Task statement: Repeat exactly the lines below that lie between the line with "[00:06:00.44]" and the line with "[00:09:51.97 to 00:09:52.97]", counting both of those lines as part of the answer.

===== Supplied material =====

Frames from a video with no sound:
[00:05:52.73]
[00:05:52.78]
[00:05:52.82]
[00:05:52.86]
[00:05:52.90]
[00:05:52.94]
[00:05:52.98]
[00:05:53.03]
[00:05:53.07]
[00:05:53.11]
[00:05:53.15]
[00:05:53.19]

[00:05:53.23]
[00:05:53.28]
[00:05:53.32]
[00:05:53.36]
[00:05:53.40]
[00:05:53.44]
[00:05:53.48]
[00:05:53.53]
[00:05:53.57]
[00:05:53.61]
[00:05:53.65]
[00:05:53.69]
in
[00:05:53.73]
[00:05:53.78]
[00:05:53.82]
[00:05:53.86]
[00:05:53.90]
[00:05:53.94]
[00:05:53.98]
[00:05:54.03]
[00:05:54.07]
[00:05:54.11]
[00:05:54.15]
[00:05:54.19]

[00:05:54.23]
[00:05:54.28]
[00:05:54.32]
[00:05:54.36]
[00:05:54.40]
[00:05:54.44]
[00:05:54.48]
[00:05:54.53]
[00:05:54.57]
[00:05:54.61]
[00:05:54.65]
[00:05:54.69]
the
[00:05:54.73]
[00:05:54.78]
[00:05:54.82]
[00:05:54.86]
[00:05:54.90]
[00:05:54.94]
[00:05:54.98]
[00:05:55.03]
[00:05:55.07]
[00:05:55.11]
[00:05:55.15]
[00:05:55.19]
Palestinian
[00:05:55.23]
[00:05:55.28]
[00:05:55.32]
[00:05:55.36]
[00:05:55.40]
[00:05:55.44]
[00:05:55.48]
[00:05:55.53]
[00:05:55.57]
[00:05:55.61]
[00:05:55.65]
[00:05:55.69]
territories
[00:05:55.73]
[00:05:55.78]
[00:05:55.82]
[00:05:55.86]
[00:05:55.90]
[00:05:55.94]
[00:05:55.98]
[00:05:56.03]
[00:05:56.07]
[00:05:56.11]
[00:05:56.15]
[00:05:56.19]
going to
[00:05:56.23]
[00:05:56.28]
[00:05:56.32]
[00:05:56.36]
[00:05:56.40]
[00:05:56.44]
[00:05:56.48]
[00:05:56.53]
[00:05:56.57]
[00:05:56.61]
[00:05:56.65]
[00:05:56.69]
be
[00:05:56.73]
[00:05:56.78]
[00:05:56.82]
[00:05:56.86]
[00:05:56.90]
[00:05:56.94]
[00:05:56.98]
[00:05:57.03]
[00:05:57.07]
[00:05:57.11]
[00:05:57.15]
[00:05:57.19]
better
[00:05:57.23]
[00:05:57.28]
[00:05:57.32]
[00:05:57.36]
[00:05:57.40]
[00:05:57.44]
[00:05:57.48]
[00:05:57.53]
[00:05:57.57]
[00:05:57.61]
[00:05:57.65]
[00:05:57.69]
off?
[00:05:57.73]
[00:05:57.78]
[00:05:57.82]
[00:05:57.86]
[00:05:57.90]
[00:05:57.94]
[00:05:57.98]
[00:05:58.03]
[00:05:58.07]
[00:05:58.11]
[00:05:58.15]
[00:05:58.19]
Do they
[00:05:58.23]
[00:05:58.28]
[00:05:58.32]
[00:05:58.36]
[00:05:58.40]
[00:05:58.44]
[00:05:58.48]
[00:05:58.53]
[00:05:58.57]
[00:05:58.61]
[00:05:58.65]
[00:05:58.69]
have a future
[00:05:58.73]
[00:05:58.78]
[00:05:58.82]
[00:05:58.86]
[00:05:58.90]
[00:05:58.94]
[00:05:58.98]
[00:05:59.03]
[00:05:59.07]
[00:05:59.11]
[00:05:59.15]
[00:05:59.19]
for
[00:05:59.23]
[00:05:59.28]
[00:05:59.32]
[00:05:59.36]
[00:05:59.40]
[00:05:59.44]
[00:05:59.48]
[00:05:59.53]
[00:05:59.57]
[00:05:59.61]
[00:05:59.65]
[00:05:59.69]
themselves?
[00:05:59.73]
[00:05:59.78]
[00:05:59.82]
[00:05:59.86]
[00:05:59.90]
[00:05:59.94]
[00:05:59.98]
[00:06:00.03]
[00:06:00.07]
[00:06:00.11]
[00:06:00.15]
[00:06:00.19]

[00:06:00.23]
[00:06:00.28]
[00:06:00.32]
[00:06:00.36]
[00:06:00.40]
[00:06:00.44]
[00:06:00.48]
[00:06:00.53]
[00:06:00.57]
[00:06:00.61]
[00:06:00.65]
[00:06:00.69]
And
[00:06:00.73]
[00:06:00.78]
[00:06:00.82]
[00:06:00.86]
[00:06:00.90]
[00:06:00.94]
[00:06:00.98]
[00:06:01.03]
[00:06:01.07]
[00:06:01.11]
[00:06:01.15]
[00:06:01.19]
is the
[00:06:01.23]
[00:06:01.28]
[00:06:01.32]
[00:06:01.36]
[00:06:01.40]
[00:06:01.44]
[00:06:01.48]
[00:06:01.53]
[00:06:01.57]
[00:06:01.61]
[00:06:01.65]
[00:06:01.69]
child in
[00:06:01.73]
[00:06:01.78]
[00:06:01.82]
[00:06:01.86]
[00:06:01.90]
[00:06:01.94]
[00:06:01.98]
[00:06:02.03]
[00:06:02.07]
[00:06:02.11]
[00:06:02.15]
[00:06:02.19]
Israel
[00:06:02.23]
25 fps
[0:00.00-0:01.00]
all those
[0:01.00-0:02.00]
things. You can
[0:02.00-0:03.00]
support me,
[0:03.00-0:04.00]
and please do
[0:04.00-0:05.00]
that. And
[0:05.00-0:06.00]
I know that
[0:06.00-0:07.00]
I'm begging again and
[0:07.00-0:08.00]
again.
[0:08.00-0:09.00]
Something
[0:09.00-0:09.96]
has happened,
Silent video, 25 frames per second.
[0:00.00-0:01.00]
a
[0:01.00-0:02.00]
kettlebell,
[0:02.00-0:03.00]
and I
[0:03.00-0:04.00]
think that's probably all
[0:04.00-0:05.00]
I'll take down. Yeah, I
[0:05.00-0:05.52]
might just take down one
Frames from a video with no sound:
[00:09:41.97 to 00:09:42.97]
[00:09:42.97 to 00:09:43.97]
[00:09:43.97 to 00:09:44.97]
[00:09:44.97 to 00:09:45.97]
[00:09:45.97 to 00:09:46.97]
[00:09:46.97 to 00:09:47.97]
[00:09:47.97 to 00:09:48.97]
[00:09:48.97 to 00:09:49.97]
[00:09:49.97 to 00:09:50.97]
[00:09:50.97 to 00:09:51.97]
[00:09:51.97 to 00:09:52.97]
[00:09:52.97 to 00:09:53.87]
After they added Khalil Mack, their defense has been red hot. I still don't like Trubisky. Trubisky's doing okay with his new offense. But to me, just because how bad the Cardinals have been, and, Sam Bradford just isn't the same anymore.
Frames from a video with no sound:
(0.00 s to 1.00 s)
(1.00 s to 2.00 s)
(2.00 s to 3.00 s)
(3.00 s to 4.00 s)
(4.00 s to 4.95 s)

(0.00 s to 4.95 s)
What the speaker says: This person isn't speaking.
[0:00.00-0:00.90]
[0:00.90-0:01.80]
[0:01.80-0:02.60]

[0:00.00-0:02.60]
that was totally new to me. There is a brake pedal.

=====

Written solution:
[00:06:00.44]
[00:06:00.48]
[00:06:00.53]
[00:06:00.57]
[00:06:00.61]
[00:06:00.65]
[00:06:00.69]
And
[00:06:00.73]
[00:06:00.78]
[00:06:00.82]
[00:06:00.86]
[00:06:00.90]
[00:06:00.94]
[00:06:00.98]
[00:06:01.03]
[00:06:01.07]
[00:06:01.11]
[00:06:01.15]
[00:06:01.19]
is the
[00:06:01.23]
[00:06:01.28]
[00:06:01.32]
[00:06:01.36]
[00:06:01.40]
[00:06:01.44]
[00:06:01.48]
[00:06:01.53]
[00:06:01.57]
[00:06:01.61]
[00:06:01.65]
[00:06:01.69]
child in
[00:06:01.73]
[00:06:01.78]
[00:06:01.82]
[00:06:01.86]
[00:06:01.90]
[00:06:01.94]
[00:06:01.98]
[00:06:02.03]
[00:06:02.07]
[00:06:02.11]
[00:06:02.15]
[00:06:02.19]
Israel
[00:06:02.23]
25 fps
[0:00.00-0:01.00]
all those
[0:01.00-0:02.00]
things. You can
[0:02.00-0:03.00]
support me,
[0:03.00-0:04.00]
and please do
[0:04.00-0:05.00]
that. And
[0:05.00-0:06.00]
I know that
[0:06.00-0:07.00]
I'm begging again and
[0:07.00-0:08.00]
again.
[0:08.00-0:09.00]
Something
[0:09.00-0:09.96]
has happened,
Silent video, 25 frames per second.
[0:00.00-0:01.00]
a
[0:01.00-0:02.00]
kettlebell,
[0:02.00-0:03.00]
and I
[0:03.00-0:04.00]
think that's probably all
[0:04.00-0:05.00]
I'll take down. Yeah, I
[0:05.00-0:05.52]
might just take down one
Frames from a video with no sound:
[00:09:41.97 to 00:09:42.97]
[00:09:42.97 to 00:09:43.97]
[00:09:43.97 to 00:09:44.97]
[00:09:44.97 to 00:09:45.97]
[00:09:45.97 to 00:09:46.97]
[00:09:46.97 to 00:09:47.97]
[00:09:47.97 to 00:09:48.97]
[00:09:48.97 to 00:09:49.97]
[00:09:49.97 to 00:09:50.97]
[00:09:50.97 to 00:09:51.97]
[00:09:51.97 to 00:09:52.97]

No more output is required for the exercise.